Phase two, of this by now as obscure as ever enterprise, took place the following Wednesday, the evening of the Ireland-USSR match, to a predictable surge of public ennui. By the Saturday of the Holland game I was free, free at last, and in an Enniscorthy pub where I endured agonies as the match wound its way towards the draw that would have been enough to put Ireland into the semi-finals.
I vividly remember Paul McGrath hitting the post before Holland began to turn the screw. After about 80 minutes and an interminable period of Dutch pressure, Ireland broke, with Kevin Sheedy leading an attack down the left. I parked the Harp on the counter and, inspired by the planet Dimwit, which was then ruling my house, jumped off the bar stool shouting: "We have them!" Inevitably, the famously freakish goal soon followed. Between Koeman's blunderbuss drive into the ground and Kieft's stretched header, the ball looked like bouncing wide. Instead it reared up with all the spin of a White House briefing and Ireland were gone.
The other tournament that stands out is the most recent. Four years ago France were back, this time as World Champions, with another outstanding team, inspired by another perfect 10. Zidane's ability to dazzle on the biggest occasions is extraordinary, but it was a comparatively prosaic task that stood out in the Euro 2000 semi-final, another epic against Portugal.
I'm not the biggest fan in Europe of the golden goal, but it's hard to imagine a more nerve-wracking example of the genre than a penalty kick in the last minutes of extra time. The Portuguese went nuts when the referee pointed to the spot. It was a fair penalty, but who could blame them? Zidane's icy dispatch settled the argument.
I was on the road home when the final was played. Returning from the Cork-Tipp Munster final in Thurles, I stopped with a friend in Kildare to catch Italy and France.
Anyway, the match is winding towards a win for Italy when Wiltord squeezes in the injury-time equaliser. In the crowded saloon bar I leap up in acclaim. The man behind me won't forget the moment either. On his way back from the Derby meeting at the Curragh, he now has beer over his good shirt.
The weeks ahead will bring more memories. There will be matches at home, trying to interest the children in the whole phenomenon, and matches with friends. Harp is now a fashion crime and my locals have long stopped selling it.

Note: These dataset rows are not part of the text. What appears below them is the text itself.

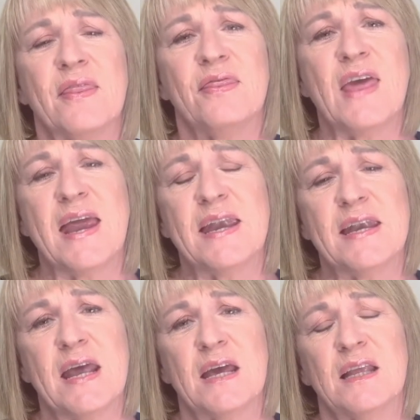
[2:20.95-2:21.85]

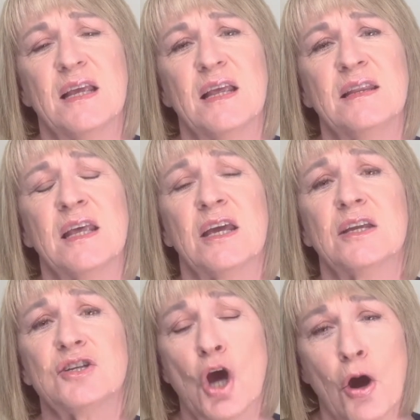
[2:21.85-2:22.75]
then
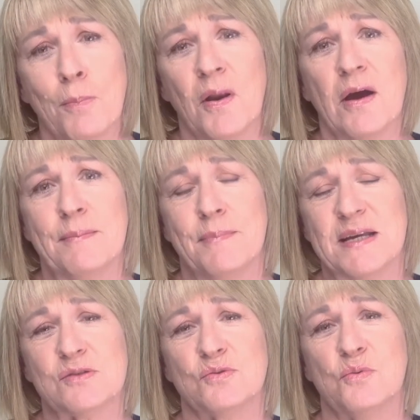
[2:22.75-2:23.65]
the top line
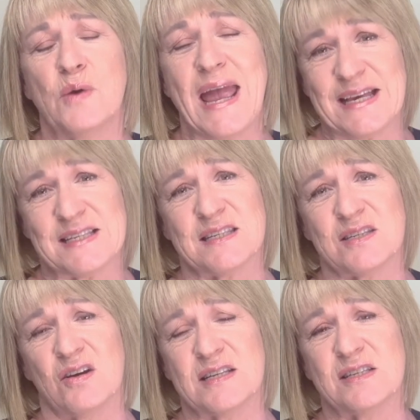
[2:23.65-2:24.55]
muscle
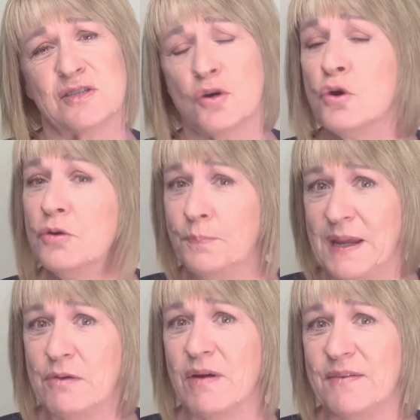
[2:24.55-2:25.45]
exercises could be
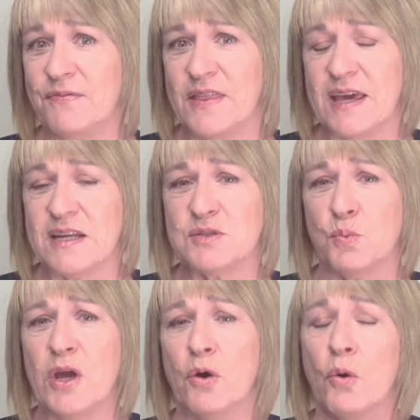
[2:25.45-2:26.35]
great for that as
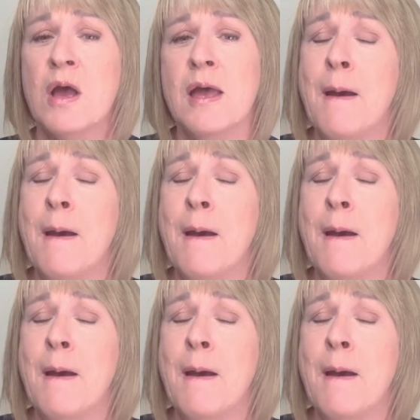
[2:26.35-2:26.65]
well.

But around Dundalk and points north it will sit on bar counters in the tubular beams of big-screen broadcasts. And miles away there will be those evenings when I slip away from home and perch on a bar stool beside a counter on my own. I will tune into some random match and lose myself in its drama and the passing of my life's latest four-year increment.
Me and the European championships. Forty-four next month and still going strong, all things considered.